Joe looked down at the floor, where he’d put the bag because it called attention to itself in his hands, and then back at the Rector. “Remember, Father, I was supposed to bring you the hair shirt?”
“Now that you mention it, Joe, yes.”
“Father, I want you to know I did bring it to your office that morning, but you…” Joe felt foolish again.
“I didn’t keep the appointment,” the Rector said, and smiled.
“Not your fault, Father.” As if that needed saying. Joe reached down for the bag and stood up with it. “Father, the hair shirt’s inside,” he said. “And it’s nice and clean. I washed it.”
“Not now, Joe. Not here. When I’m back. Soon enough then.”
So Joe, about to place the bag on the bed at the Rector’s feet, held on to it. He hadn’t anticipated this development, but it didn’t divert him. “Father, I have to ask you a question,” he said, and got a funny look from the Rector. “It’s about your intention, as to the hair shirt.”
“I thought you should stop wearing it, Joe, or I wouldn’t have asked for it. But in the circumstances — you’ve been wearing it, have you?”
“Yes, Father.”
“And you want me to say whether you were right or wrong to do so?”
“Yes, Father.”
“Well, I can’t, in the circumstances, Joe. You’re the one to say. I will say I was worried about you, Joe. That question of yours at the lecture!” The Rector shook his head at the thought of it. “After that, I had to ask for the hair shirt. But now I don’t know. Things look different to me now, here. And you do, Joe. So I’d say do as you think best about the hair shirt. Wear it, or don’t. I trust you. Now I’m tired. You’d better leave.”
Joe asked for the Rector’s blessing, knelt for it, and left with it, carrying the hair shirt in the plastic bag.
In the following days — the Rector had died that night — Joe sensed that he was being blamed, as a puppy might be blamed for causing an accident in which it had escaped injury and someone had died, and that more guys than before liked the sight of him less. “When,” he imagined them saying, “when will he repent and take off the hair shirt?” For he hadn’t said anything to anybody about his visit to the hospital, and would not.

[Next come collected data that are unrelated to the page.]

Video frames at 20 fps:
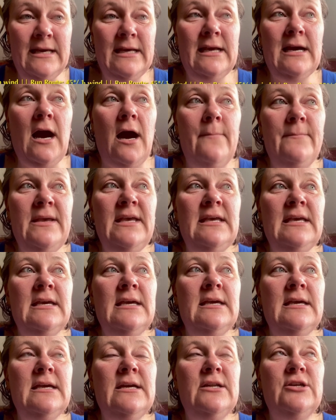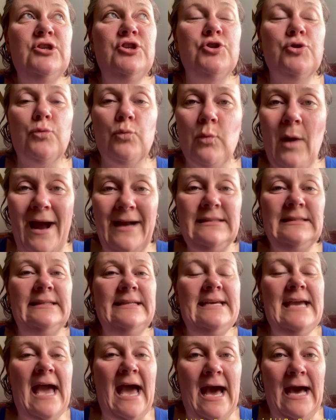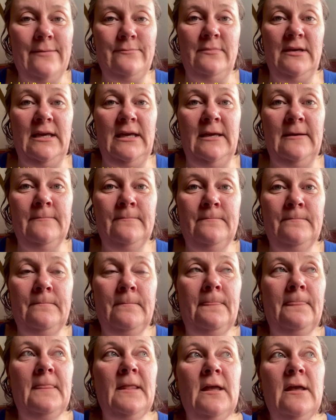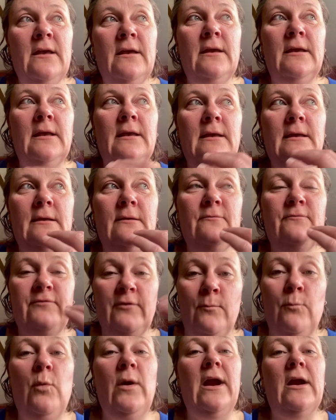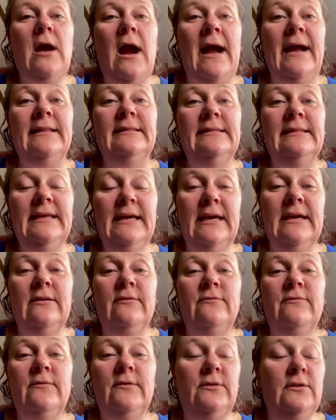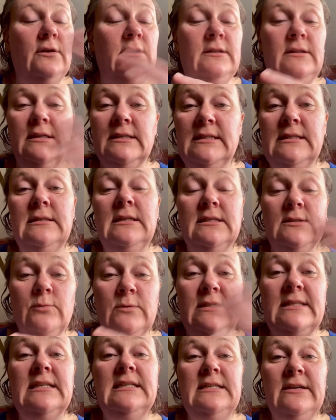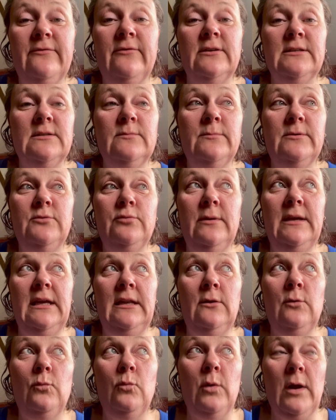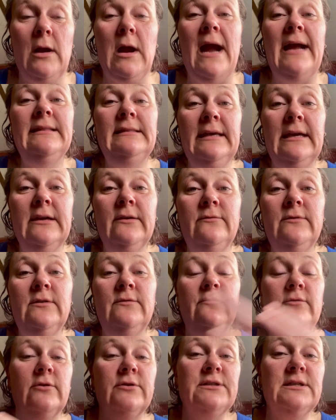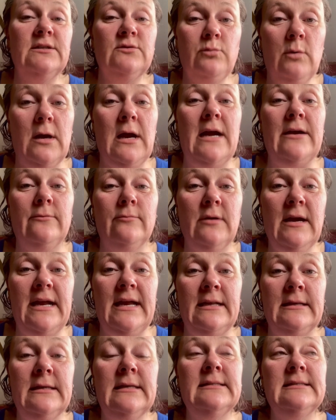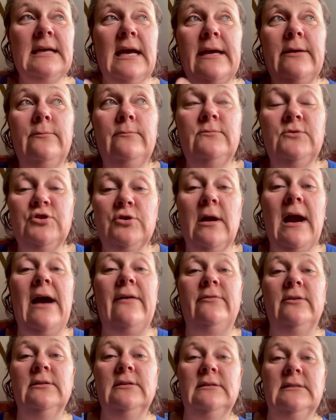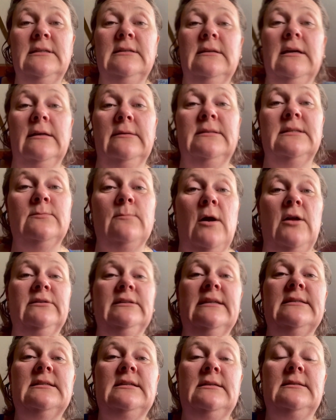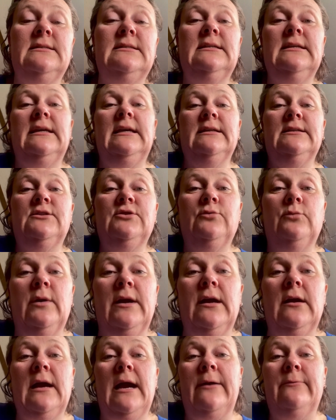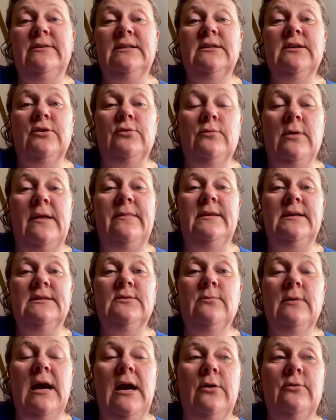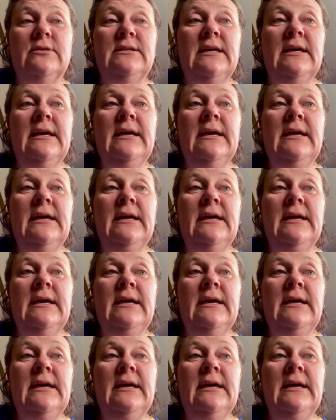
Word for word: coming directly at me from where I live, this this was the difference between where I lived versus where I ran because I traveled a, a small distance to get to where I was going to run this route.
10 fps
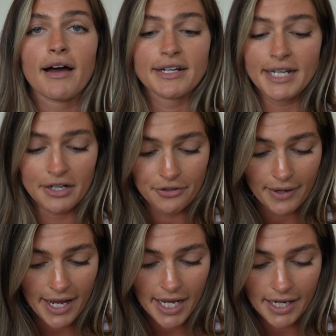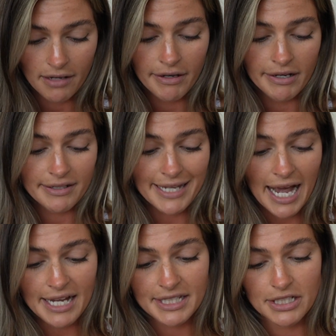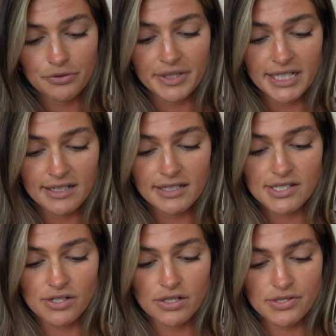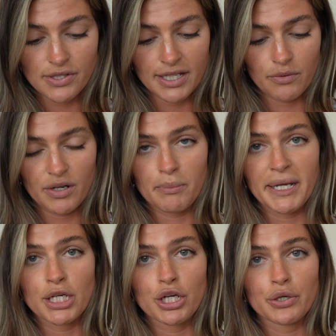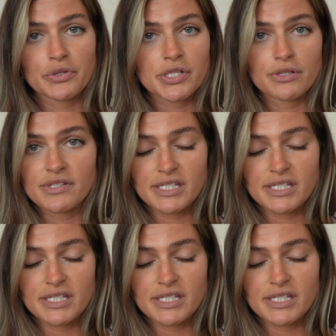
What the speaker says: I get gray. Khaki green is also like one of my go-tos.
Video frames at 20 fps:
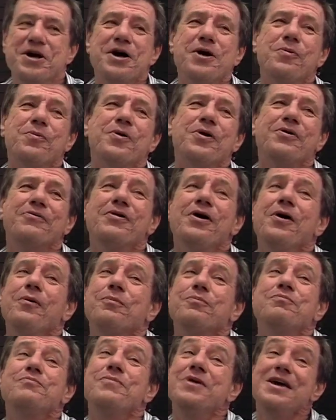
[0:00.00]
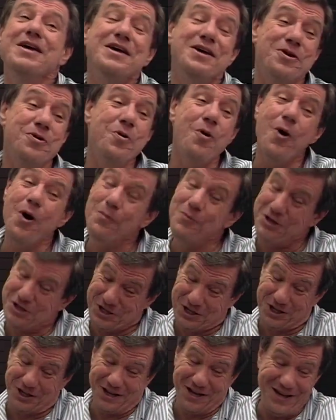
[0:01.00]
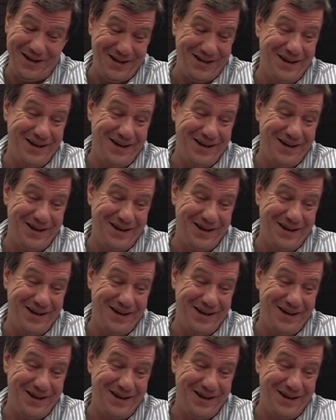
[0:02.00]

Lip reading: would have helped me enormously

Mooney, one of the few who still spoke to him, asked, “Are you getting anywhere, Joe?”
“Can’t say I am, Chuck.”
“Still wearing it?”
“Yes.”
“But not at night?”
“No.”
“That could be why you’re not getting anywhere, Joe. Ever think of that?”
“Yes.”
Yes, Joe had thought of that — oh, not as a cure, as Mooney meant, but as a pointer to the nature of his failure. He was, by the standards of saints, too fastidious, he knew — not enough of a slob. Why, for instance, should guys going about the corridors in their bare feet, or in their socks, which was somehow worse — why should this bother him so much? He kept his slippers handy by his bed and wore them or his shoes, preferably his shoes, when he went into the corridors. Yes, that could be his trouble — in a sense, the reason for his failure. Even if he did wear the hair shirt day and night — and he could — what about his feeling for others, his fellow men, who, next to God, should be his first concern? The seminary was a community, and a tight little one at that, and just wasn’t the place for all-out mysticism, for growth in holiness beyond a certain point — a low point by the standards of saints. No place he’d ever be, no parish, would be the place for that. And just this, for him, knowing what he did about the life of the spirit (not much but something) and not being able to give himself to it — wouldn’t that be a hair shirt of sorts? The Rector could have been wearing that kind for years day and night — probably all old priests did — and Joe, in feeling its prickliness already, before he was even ordained, was ahead of his time, he thought. Maybe it had been foolish to hope that he could go all the way, could get in touch with God directly, to think that he could bypass humanity, but he wasn’t giving up yet. No, he would continue to wear the hair shirt (unless asked not to by the new Rector, whoever he might be), would wear it during the day and wash it at night, until it wore out. If, by then, he was still not getting anywhere, he would simply make do with the hair shirt that so many were wearing.